Our protagonist Anthony seems to suffer from a serious inferiority complex. It’s not something that’s readily apparent and because of this, his patience with our villain Charles, seems almost silly at first. This complaint for me was very quickly washed away when I realized the complex nature of their relationship, as well as the jumbled timeline of the film itself.
The ending is something so ahead of its time. It can easily be criticized or written off completely as being overly confusing but I believe it was very much intentionally left to interpretation.
I’m fucking blown away, absolute incredible film.

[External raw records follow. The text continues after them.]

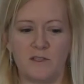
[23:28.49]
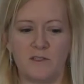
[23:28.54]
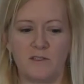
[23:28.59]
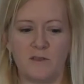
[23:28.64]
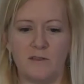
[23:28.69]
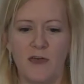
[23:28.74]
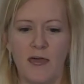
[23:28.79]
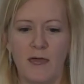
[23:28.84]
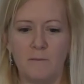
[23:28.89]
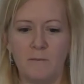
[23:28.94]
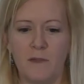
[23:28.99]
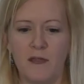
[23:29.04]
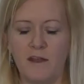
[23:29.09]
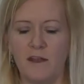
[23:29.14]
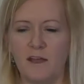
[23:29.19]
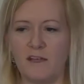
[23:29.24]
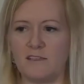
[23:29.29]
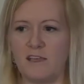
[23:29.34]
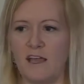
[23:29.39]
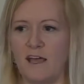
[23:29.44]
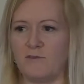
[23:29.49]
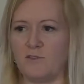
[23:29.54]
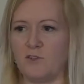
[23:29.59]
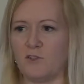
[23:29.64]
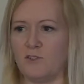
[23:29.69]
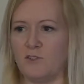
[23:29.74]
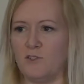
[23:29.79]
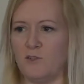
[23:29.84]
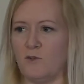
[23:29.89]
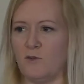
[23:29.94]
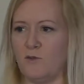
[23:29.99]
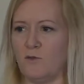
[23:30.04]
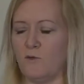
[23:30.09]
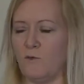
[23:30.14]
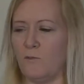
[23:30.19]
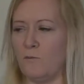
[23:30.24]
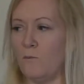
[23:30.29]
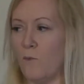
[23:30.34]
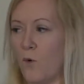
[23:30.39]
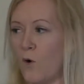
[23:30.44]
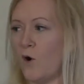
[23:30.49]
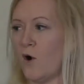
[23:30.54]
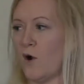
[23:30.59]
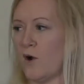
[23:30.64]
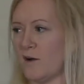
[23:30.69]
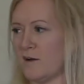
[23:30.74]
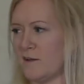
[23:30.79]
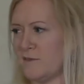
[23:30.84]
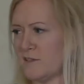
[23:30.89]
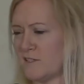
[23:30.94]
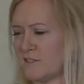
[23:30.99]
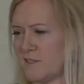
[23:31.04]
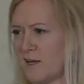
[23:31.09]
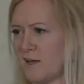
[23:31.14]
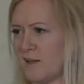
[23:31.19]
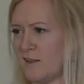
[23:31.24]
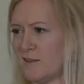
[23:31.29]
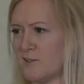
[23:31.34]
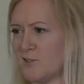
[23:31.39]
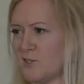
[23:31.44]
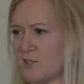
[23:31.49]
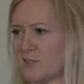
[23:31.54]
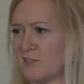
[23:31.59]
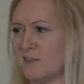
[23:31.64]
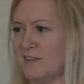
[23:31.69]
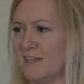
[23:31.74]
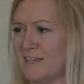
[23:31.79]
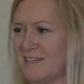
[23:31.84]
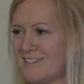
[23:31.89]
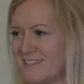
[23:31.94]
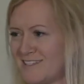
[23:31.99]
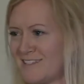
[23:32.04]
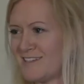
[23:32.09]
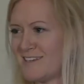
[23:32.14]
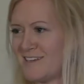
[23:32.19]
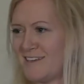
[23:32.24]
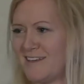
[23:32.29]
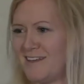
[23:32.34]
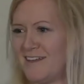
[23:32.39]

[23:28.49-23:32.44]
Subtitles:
So that made us have to do more in the study than just list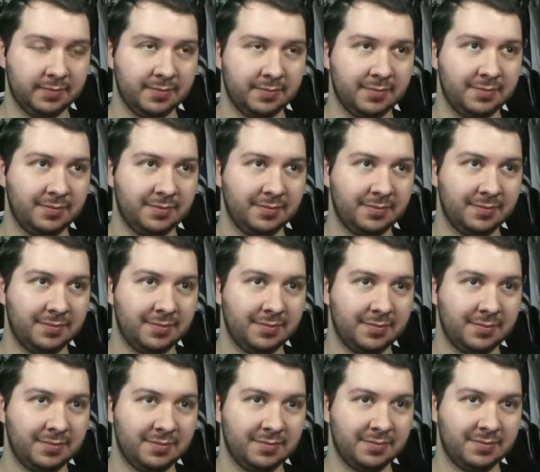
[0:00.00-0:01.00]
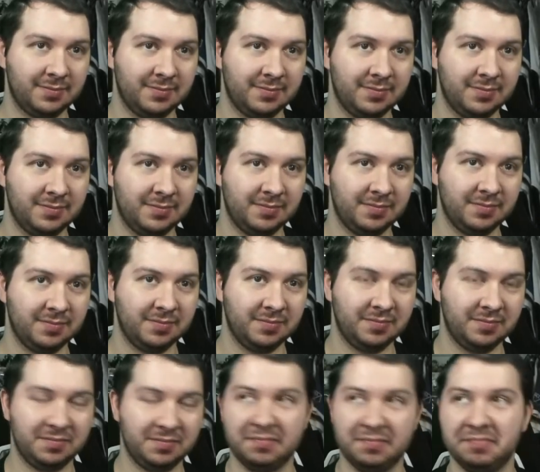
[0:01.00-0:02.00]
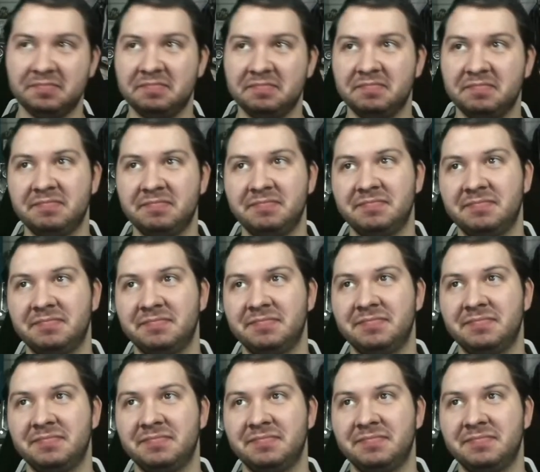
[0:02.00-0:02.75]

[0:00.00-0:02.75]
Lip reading: (no one is talking)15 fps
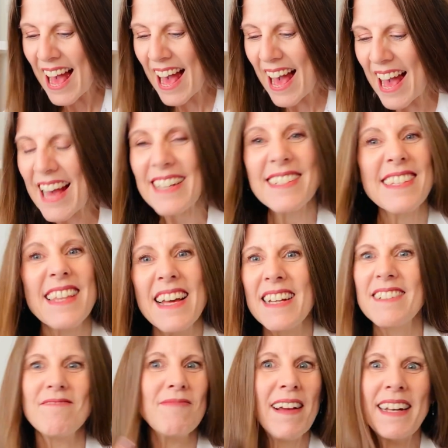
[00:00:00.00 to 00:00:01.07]
and
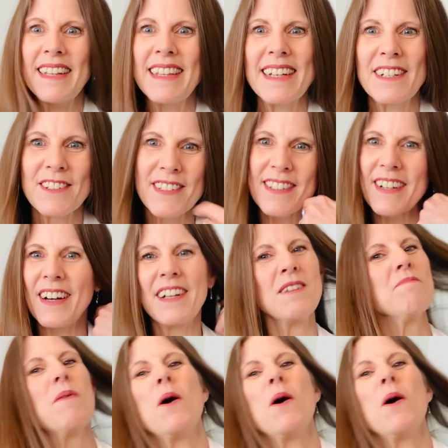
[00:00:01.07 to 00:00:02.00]
then anything else that kind of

Eh, this was alright. The set design was pretty great and the lighting was especially excellent. Highly commendable for the time period.
I’m not even sure what else to say. I feel like Corman was really missing Price with this one. Although my biggest complaints come not necessarily from the actors but the designed characters they play. The worst was the doctor at the end, who essentially announces someones death just by looking at them from 5 ft away and says the 1960’s equivalent of “dude, he’s fuccin dead”.
I also just realized that I enjoy these early 60’s horror films much like I would enjoy a play. After a while you’re able to train yourself to not focus on the lack of realism and just kind of see a story being played out. “Played” out…heh.